De l'eau jusqu'aux mollets, West prit le chemin de la sortie pendant que l'historien entamait le plus étrange inventaire de son existence.
Une fois seul, il se tourna vers la momie et se pencha sur elle.
— Qui es-tu ? lui demanda-t-il. Un prêtre ? Un magicien ? Un voyageur venu d'une contrée lointaine ? Peut-être une femme, si j'en juge par la forme de ton bassin.
Il réalisa quelques prises de vues.
— Ne t'inquiète pas, je ne suis pas un pilleur, pas même un explorateur. Je ne vais te prendre aucun de tes bijoux. D'ici peu, l'eau sera partout. Tu ne vas pas aimer cela. Je t'en demande pardon mais nous avons besoin de savoir. D'autres avaient prévu de venir et je ne suis pas certain qu'ils t'auraient laissé tes richesses. C'est avec respect que je te demande de m'aider. Permets-moi de prendre le savoir qui pourra nous épargner le pire.
Il recula vers le bas du sarcophage et extirpa un premier objet de son logement. Un tube de pierre contenant un rouleau de papyrus. Un autre se trouvait dans le trou voisin. Ce fut ensuite un étonnant cube de métal couvert de graduations et de tracés géométriques qu'il sortit. Son emballage de toile tissée tomba en poussière.

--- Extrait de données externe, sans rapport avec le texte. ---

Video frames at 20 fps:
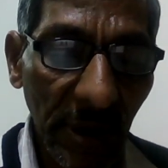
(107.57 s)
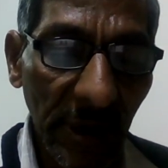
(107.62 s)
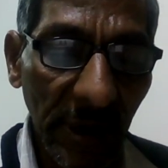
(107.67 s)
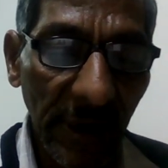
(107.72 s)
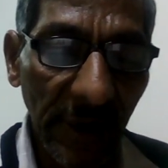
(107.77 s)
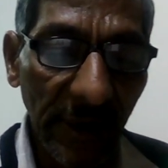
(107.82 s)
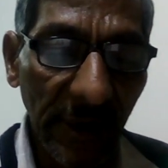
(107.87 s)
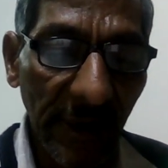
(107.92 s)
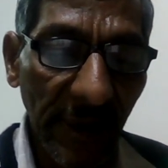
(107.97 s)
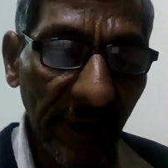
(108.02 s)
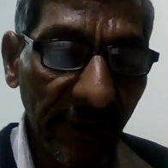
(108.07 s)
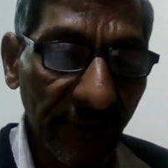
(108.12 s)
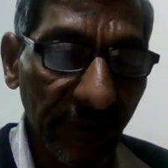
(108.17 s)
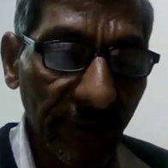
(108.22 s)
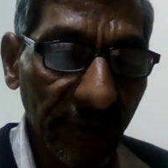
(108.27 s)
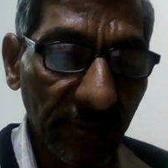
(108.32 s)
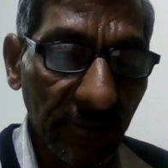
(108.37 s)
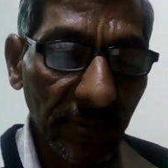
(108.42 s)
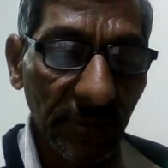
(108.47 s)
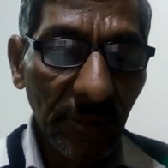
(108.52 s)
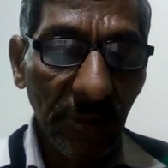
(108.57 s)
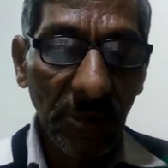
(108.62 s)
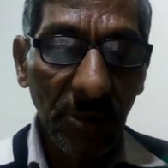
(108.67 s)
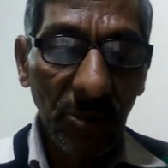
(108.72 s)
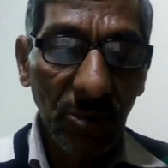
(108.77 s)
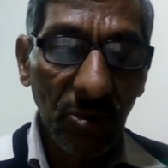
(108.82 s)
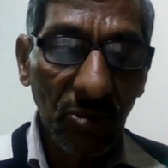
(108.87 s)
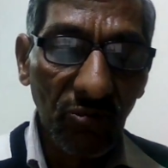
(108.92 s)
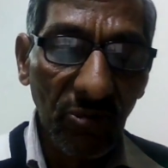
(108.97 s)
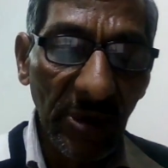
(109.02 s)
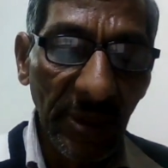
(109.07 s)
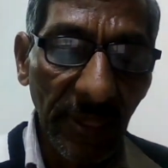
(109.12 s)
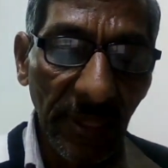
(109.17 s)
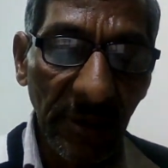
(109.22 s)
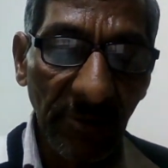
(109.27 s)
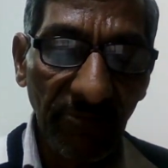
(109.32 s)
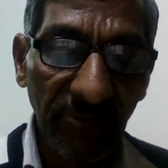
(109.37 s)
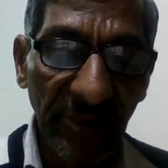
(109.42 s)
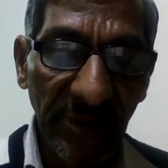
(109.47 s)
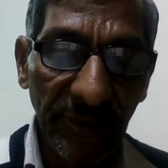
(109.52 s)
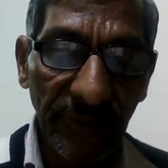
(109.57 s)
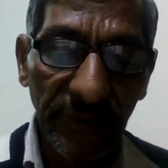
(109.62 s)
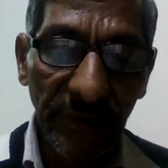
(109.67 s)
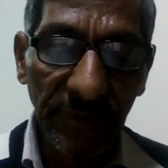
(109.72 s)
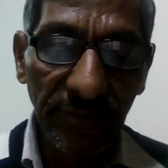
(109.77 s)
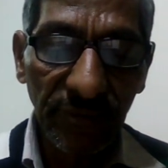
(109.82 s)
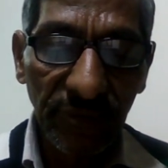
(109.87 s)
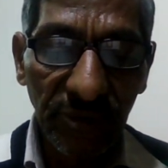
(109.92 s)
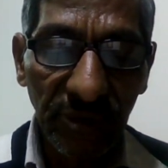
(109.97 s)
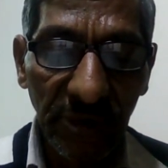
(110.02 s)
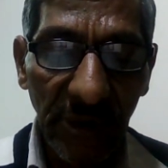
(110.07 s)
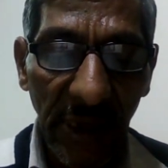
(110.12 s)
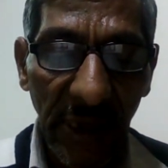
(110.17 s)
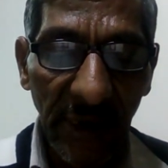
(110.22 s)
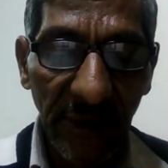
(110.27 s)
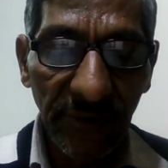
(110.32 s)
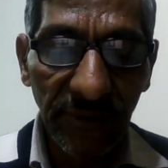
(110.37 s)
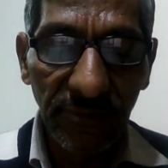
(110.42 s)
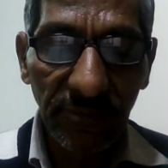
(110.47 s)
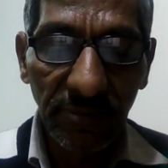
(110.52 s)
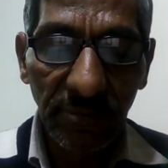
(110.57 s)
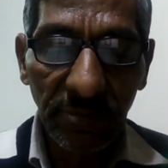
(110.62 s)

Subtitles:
And next, when the person charged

Un nouveau coup de tonnerre ébranla la salle. Ben se cramponna au tombeau. Le souffle prit cette fois la forme d'une plainte évoquant un monstre agonisant. Sur les murs et au plafond, des fissures se répandirent, lézardant les inestimables fresques. Le disque solaire était désormais fendu. Étrangement, aucune poussière ne tombait par les interstices. L'air sous pression, repoussé dans les entrailles de la terre, emportait avec lui dans sa fuite la moindre particule. Des forces physiques titanesques s'affrontaient dans cette salle. L'eau était encore montée, décidée à conquérir son espace. La poche d'air lui résistait, mais pour combien de temps ? Le flot arrivait désormais à mi-hauteur du sarcophage. Les vagues agitées léchaient les murs, de plus en plus haut. Malgré les secousses, Ben ne se déconcentra pas.